Basic data Chart number:2399xxx Name : 丁 OO Gender: male Age:57 y/o Occupation: Chemical engineering teacher Marriage: married Admission date:
Chief complaint Taking arsenic in the afternoon at 14:00
Present illness This 57 years old male chemistry engineering teacher. He had stress in recent one month, with negative thought and insomnia. He took 30 gm arsenic( 砒霜 ) this afternoon at 14:00.

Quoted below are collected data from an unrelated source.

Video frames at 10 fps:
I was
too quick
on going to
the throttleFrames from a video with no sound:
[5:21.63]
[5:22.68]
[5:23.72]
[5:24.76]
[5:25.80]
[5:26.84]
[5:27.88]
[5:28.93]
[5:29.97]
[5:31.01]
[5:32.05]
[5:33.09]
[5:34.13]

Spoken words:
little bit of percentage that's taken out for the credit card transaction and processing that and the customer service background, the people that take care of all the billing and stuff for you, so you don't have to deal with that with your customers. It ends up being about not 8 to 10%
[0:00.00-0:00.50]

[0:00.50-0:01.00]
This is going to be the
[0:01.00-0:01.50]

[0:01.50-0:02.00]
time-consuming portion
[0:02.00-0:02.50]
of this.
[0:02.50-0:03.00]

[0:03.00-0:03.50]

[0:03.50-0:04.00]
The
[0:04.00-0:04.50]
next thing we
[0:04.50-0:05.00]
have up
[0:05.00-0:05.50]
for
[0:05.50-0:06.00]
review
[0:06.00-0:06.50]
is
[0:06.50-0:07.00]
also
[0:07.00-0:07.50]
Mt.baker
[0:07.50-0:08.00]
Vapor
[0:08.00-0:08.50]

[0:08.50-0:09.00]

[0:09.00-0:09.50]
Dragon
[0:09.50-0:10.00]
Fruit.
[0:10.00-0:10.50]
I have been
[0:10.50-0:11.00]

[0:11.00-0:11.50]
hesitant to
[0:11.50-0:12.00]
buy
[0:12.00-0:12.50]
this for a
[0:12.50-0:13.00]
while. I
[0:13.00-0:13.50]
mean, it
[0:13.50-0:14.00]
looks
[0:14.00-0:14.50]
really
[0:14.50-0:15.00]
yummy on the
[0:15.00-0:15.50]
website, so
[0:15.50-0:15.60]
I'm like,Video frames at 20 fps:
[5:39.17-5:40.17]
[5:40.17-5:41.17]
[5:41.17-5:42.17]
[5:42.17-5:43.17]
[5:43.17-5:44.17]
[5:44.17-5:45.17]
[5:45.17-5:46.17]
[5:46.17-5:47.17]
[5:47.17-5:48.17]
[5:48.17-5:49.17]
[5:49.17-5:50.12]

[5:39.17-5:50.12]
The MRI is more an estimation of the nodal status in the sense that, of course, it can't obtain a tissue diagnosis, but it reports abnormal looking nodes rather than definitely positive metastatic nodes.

Present illness Nausea and vomiting with gastric juice content vomitus was noted. General weakness, dizziness were also mentioned. No chest pain, no dyspnea, no abdominal pain, no diarrhea.
Present illness He was found by his co-worker, and sent to our ER. At ER, progressive hypotension was noted with hypoxic respiratory failure, metabolic acidosis, and acute kidney injury. Intubation was performed and under high does inotropic agent, he was admitted to ICU.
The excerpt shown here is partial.